In terms of cycle times for the production of structural components, the latest generations of thermoset prepregs are at the same level as thermoplastics, allowing cycle times around the one minute mark.

By contrast, thermoplastics and related processes like injection moulding make it easier to realise functional integration in respect of items such as fasteners and clips. We recognise this advantage and we are exploring options for using thermosets as structural components with thermoplastics to provide the design flexibility.

Similarly, what are the respective pros and cons of carbon and glass fibre-based products?

AF: Here it is very important to look beyond typical data sheet values, as they are not fully representative of the final application requirements, and to consider the overall business case.

Carbon fibre-based products have a clear advantage when stiffness is the driving parameter for part design. Achieving a viable business case, however, is more challenging, due to the higher fibre price compared to glass fibre.

When designers are looking for high energy absorption – critical for crash driven applications – or excellent fatigue performance, glass fiber based products can actually be the better choice.

As an example, glass fibre has a significantly higher elongation to break, which allows glass fibre-based components to absorb more energy during high speed impacts compared to carbon fibre.

In my opinion, the market has not yet fully explored the opportunities that arise from the combination of carbon and glass to yield the best part properties at the lowest possible costs.

Aventador SVJ super sports car. © Hexcel/Lamborghini

Can you provide an example or two of recent success stories?

AF: In 2017 we won a large contract to supply carbon non-crimp fibre (C-NCF) to Mubea Carbo for technology linked to a new high performance car. In response to this, we invested in a new 2.54-metre-wide C-NCF line at our plant in Leicester, UK This capability is critical for us to further extend our market share for non-crimp fabrics.

Just recently, Lamborghini has launched the new Aventador SVJ super sports car, which is using C-NCF extensively, as well as visible carbon fibre and class-A material solutions from Hexcel. At the moment it is the fastest series production car ever to be tested on the Nürburgring-Nordscheife circuit in Germany and Hexcel is really proud to be contributing to this success.

What challenges and opportunities do you anticipate as the auto industry moves away from the combustion engine towards alternatives, and ultimately autonomous vehicles?

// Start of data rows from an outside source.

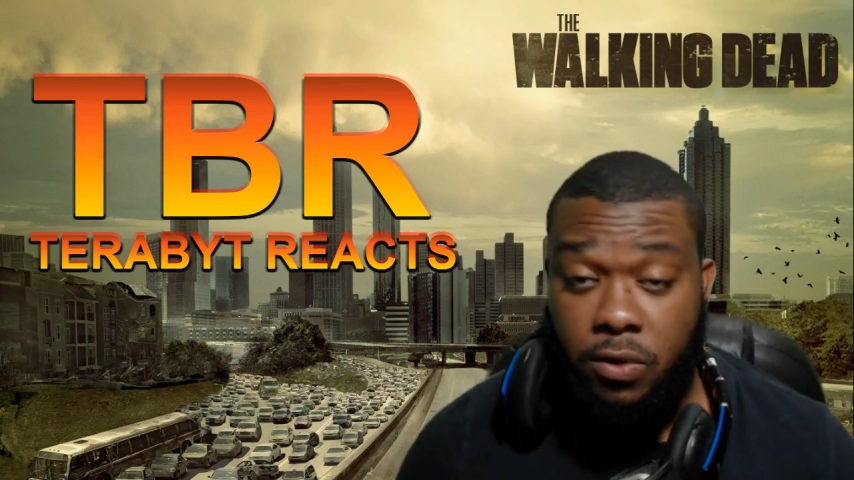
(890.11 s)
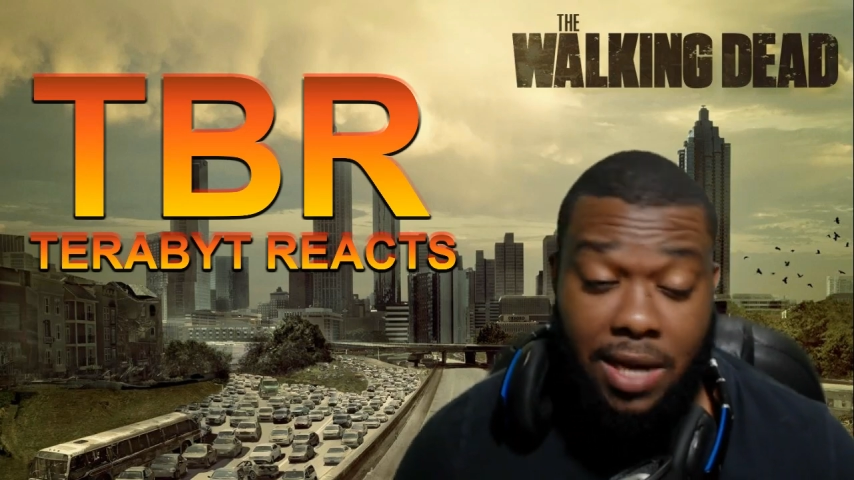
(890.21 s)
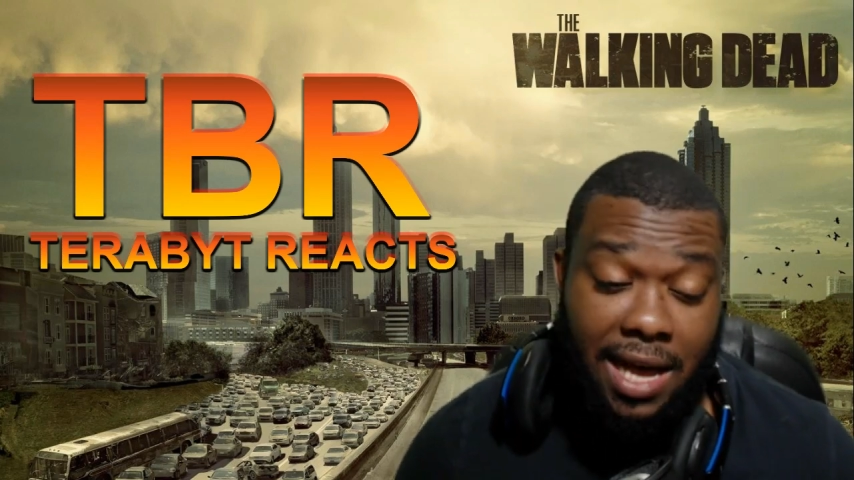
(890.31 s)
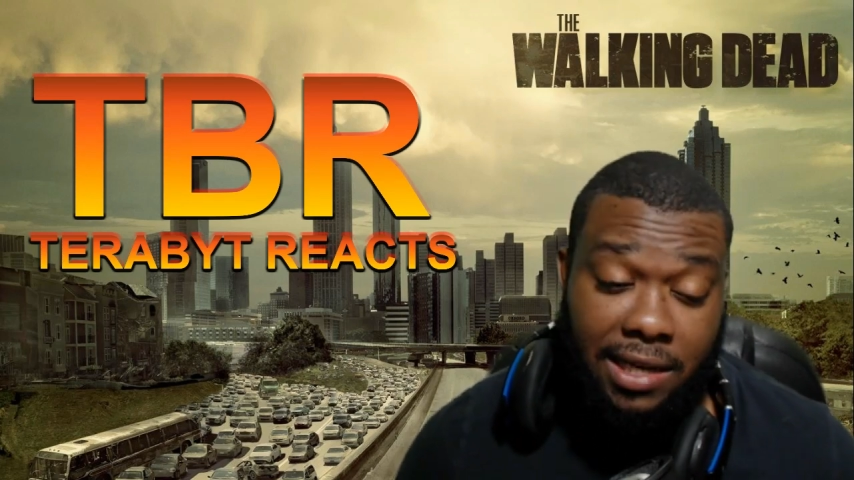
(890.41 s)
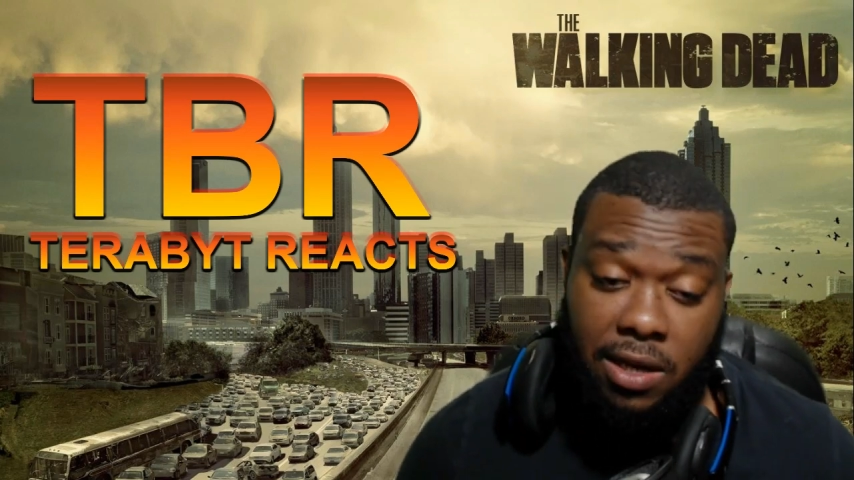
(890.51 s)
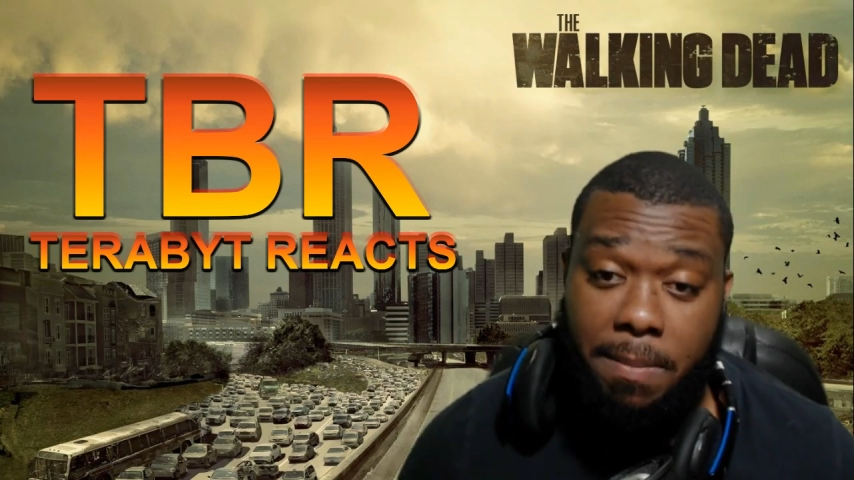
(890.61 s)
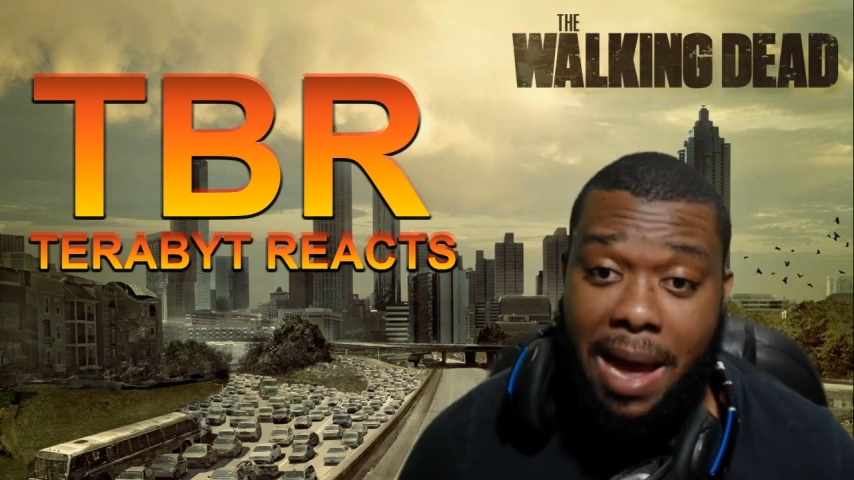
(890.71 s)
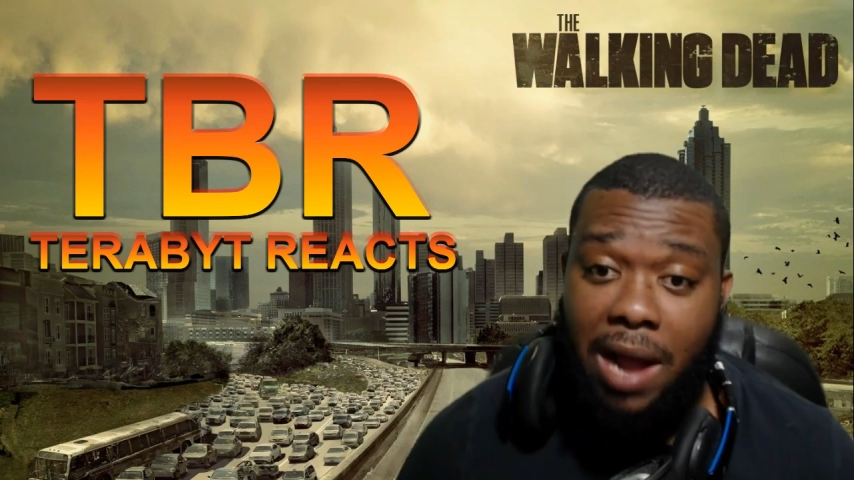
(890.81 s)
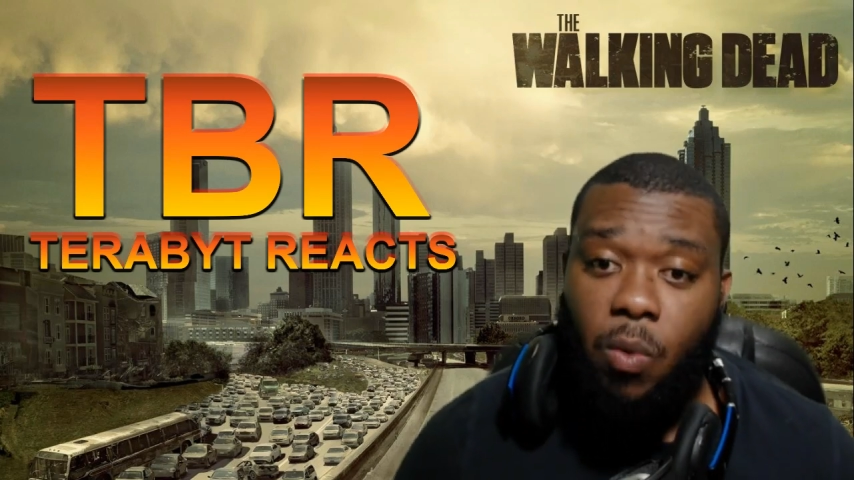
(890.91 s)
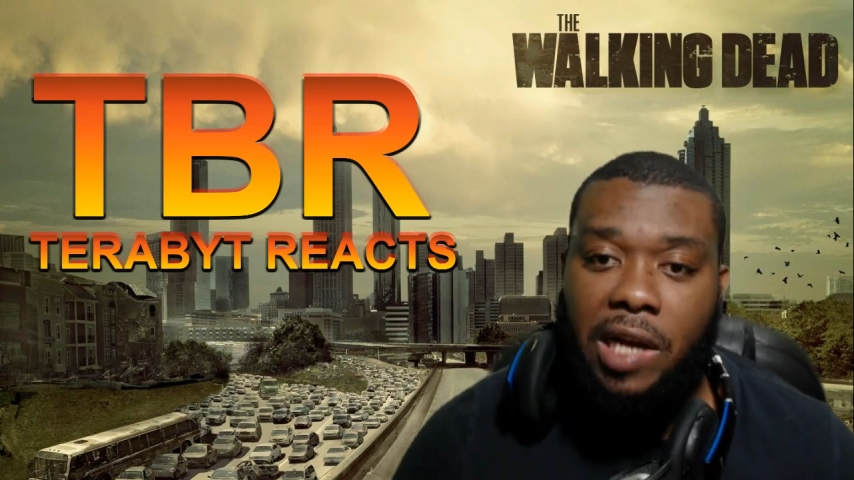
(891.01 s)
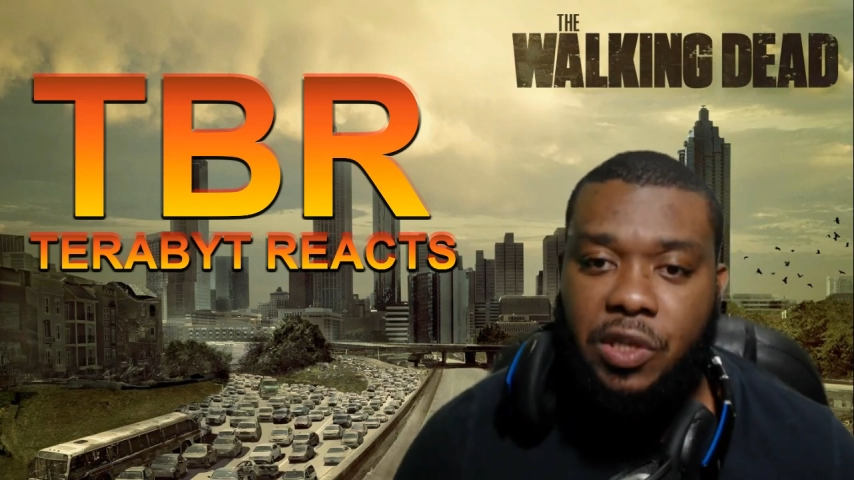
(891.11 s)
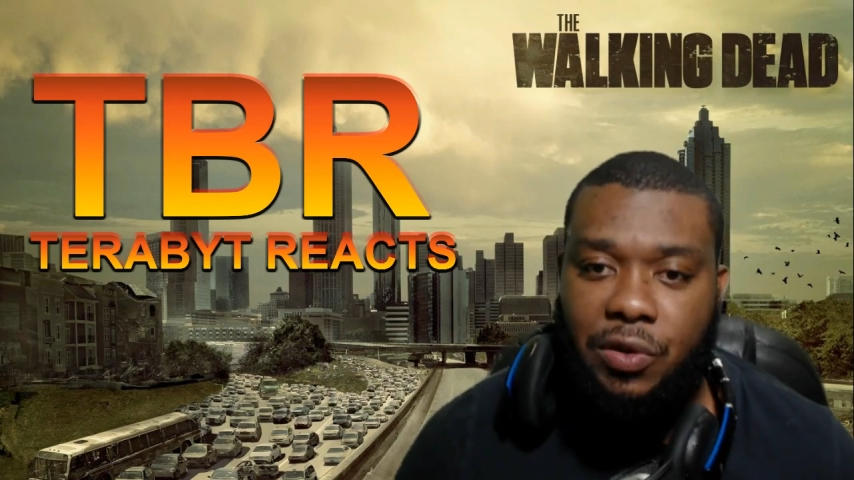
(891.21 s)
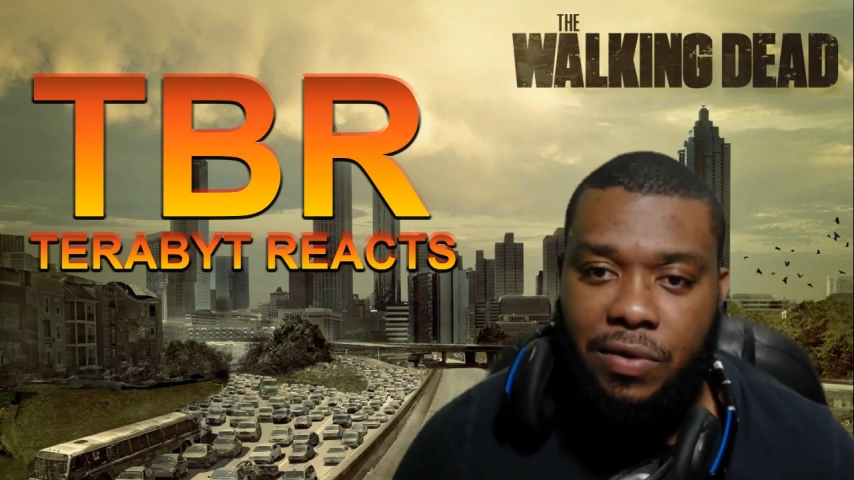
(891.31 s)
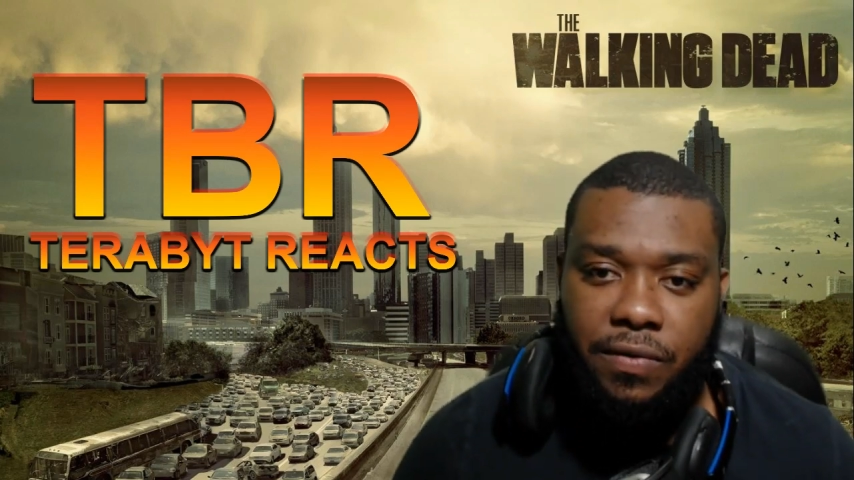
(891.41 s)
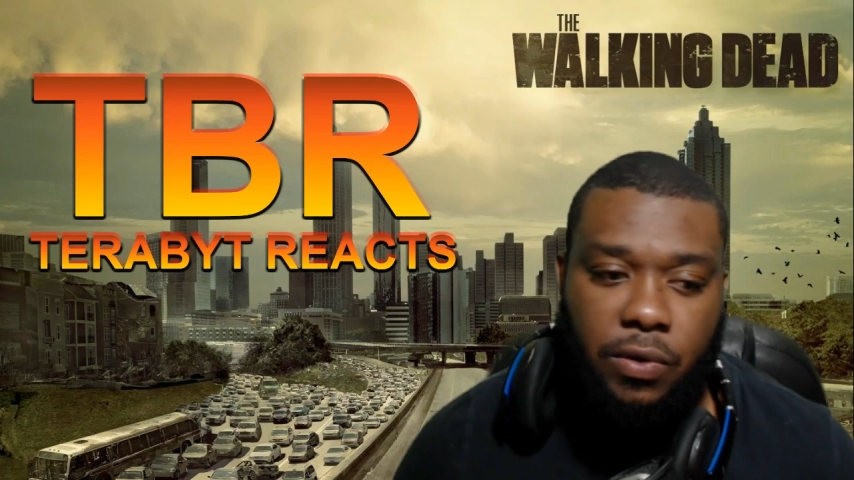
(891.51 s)
You guys come back, watch
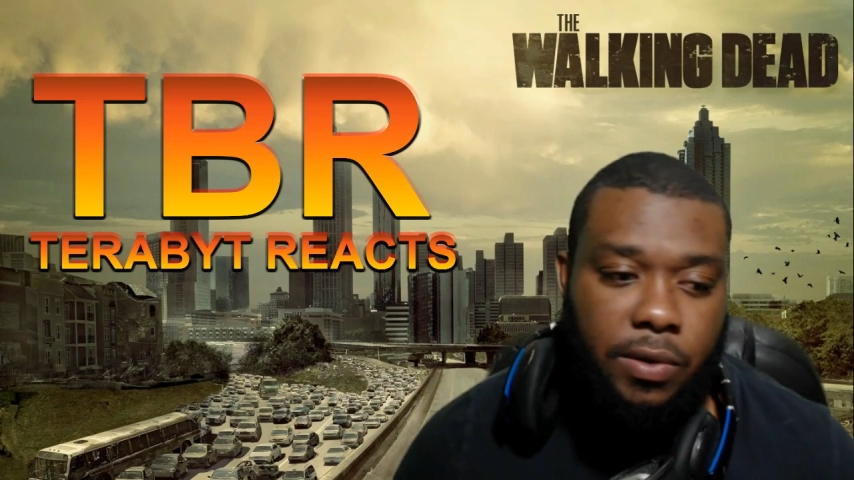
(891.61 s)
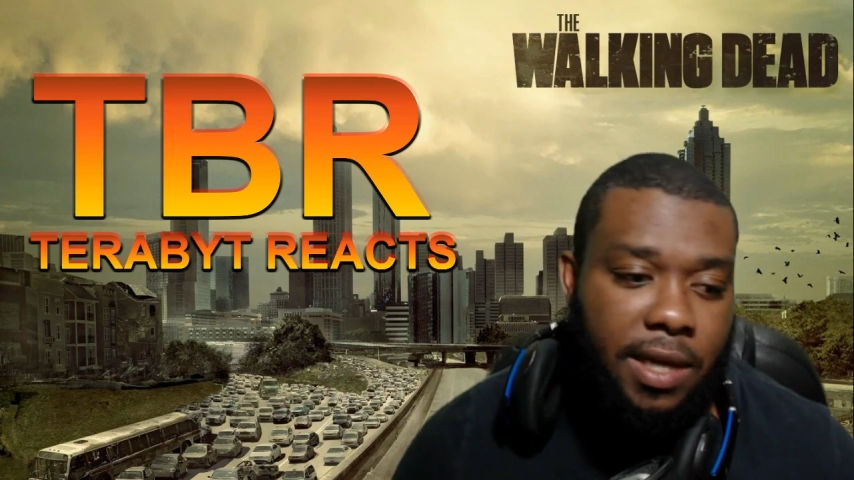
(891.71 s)
the review,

AF: I strongly believe that these trends – electrification and autonomous driving – will facilitate the implementation of further composite solutions in the automotive industry. At first glance this might not seem obvious, since emission problems are almost eliminated by electric cars, but the implementation of batteries will lead to new challenges in terms of their protection, weight management to reduce battery size and costs and even thermal management – all areas where composites can provide effective solutions. The same is true for autonomous driving – composites will allow designers to adapt more effectively to the new changing customer expectations and needs. When I am no longer behind the steering wheel my expectations from a car will change completely.